_GOAL OF THE EXERCISE_. Your answer must consist solely of the lines from the one containing "(10.00 s to 10.50 s)" through the last line of the records below, reproduced exactly, with all pictures omitted.

_THE DATA_.
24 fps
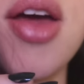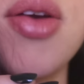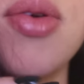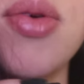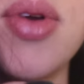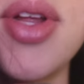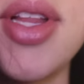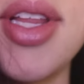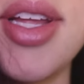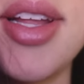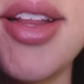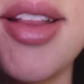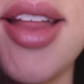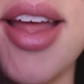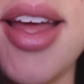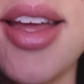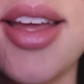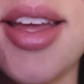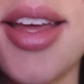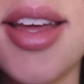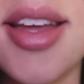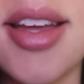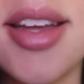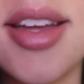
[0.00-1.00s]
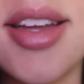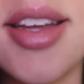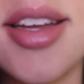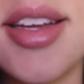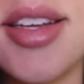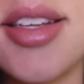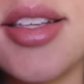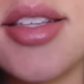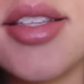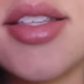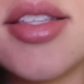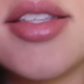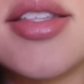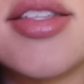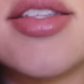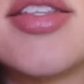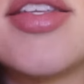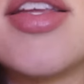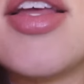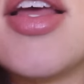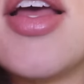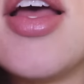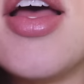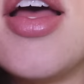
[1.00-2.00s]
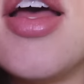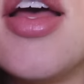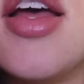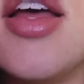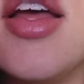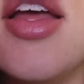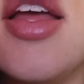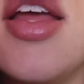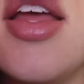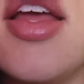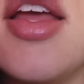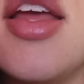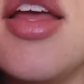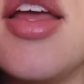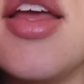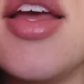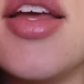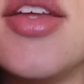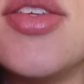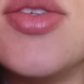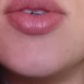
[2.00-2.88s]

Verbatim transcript: I really like it. It's a,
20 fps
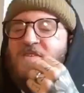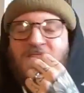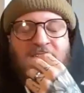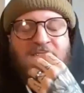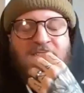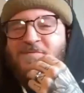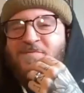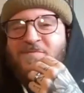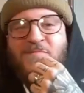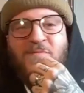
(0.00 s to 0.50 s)
of
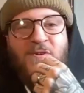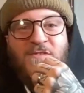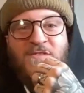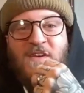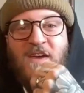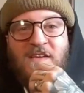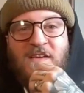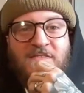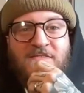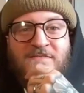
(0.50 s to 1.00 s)
different
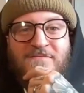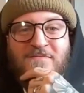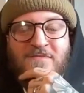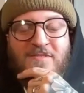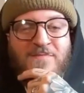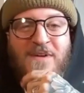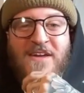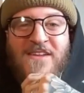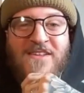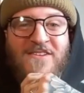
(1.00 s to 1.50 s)
projects
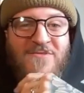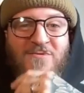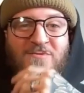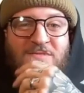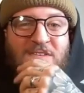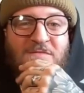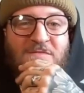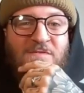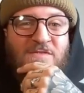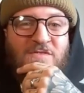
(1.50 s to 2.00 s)
spanning all
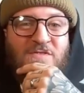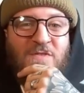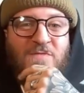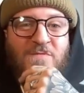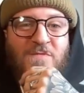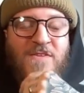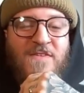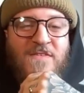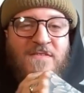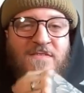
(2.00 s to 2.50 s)
different
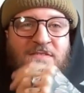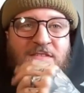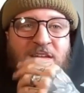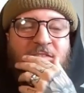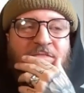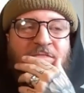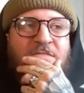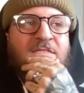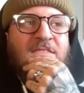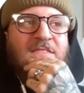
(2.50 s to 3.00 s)
genres and
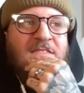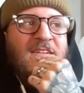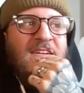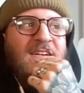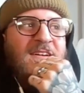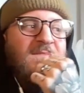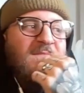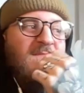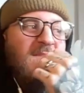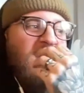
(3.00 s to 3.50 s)
stuff
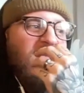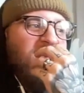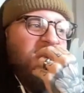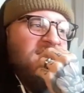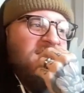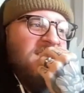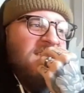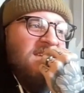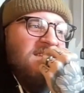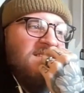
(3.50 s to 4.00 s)
over
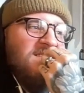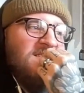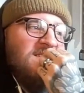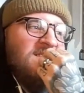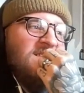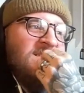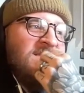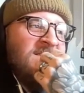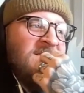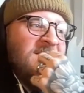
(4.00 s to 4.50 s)
the years.
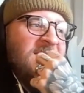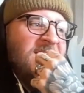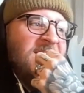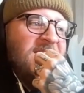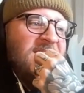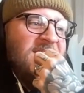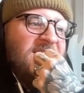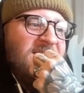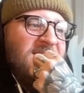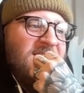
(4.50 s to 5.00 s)

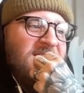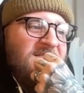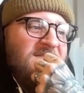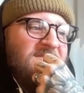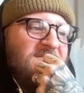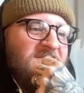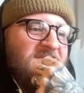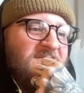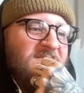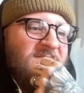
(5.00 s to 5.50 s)

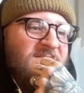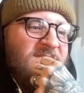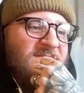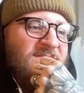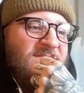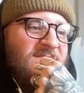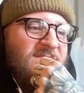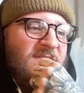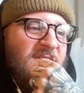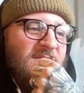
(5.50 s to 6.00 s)
And
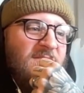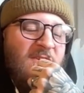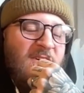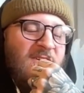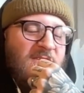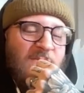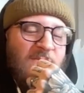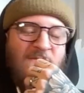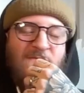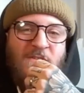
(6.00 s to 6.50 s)

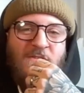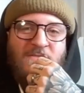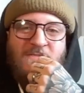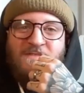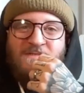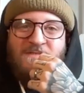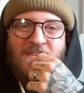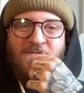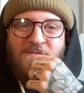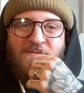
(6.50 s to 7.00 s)
worked with lots
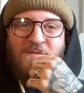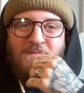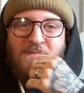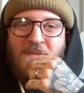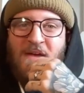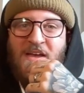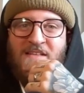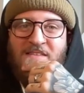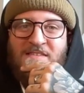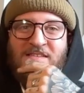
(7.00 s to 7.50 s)
of different
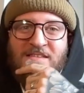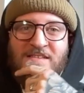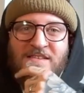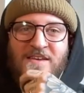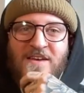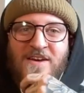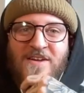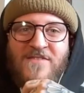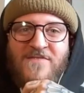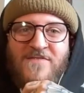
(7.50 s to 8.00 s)
bands in
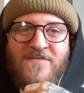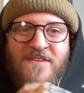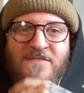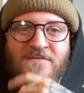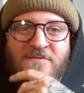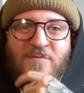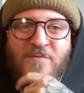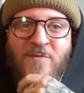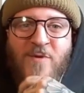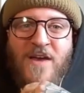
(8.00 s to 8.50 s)
kind of
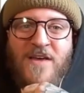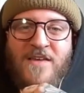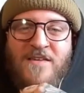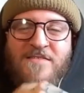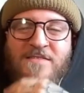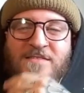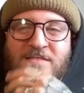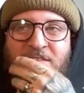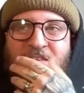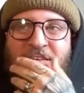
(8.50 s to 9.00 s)
different
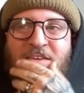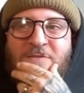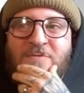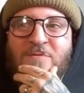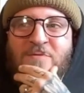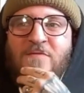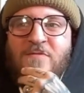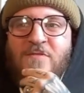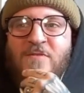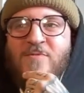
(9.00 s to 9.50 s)
ways,
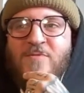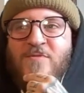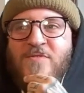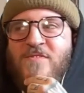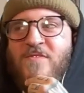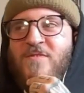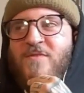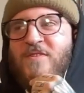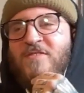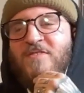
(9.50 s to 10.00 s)
whether it was
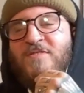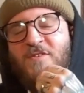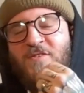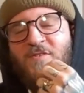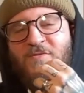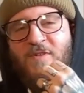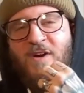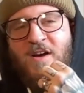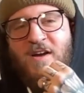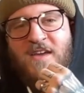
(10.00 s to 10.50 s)
doing
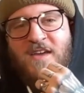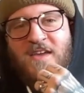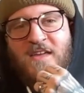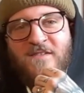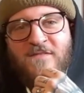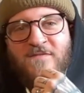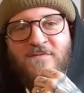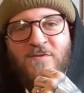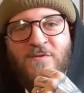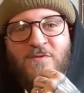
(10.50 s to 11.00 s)

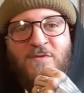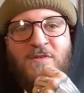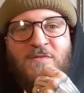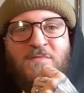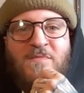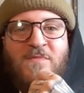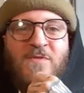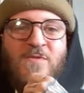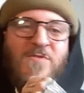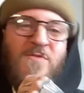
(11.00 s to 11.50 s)
songwriting for
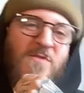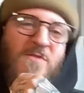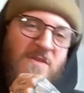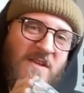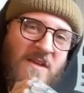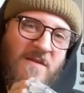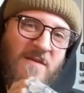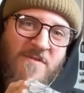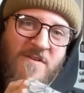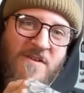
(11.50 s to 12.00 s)
them or doing
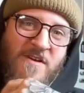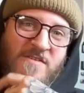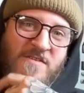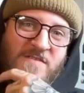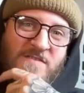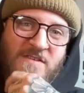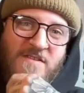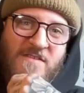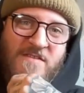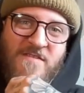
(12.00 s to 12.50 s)
like
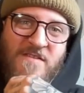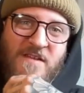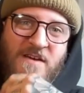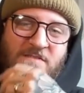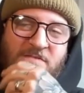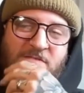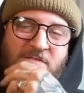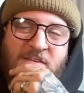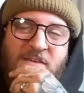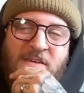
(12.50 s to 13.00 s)
production and stuff,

_SOLVED EXERCISE_.
(10.00 s to 10.50 s)
doing
(10.50 s to 11.00 s)

(11.00 s to 11.50 s)
songwriting for
(11.50 s to 12.00 s)
them or doing
(12.00 s to 12.50 s)
like
(12.50 s to 13.00 s)
production and stuff,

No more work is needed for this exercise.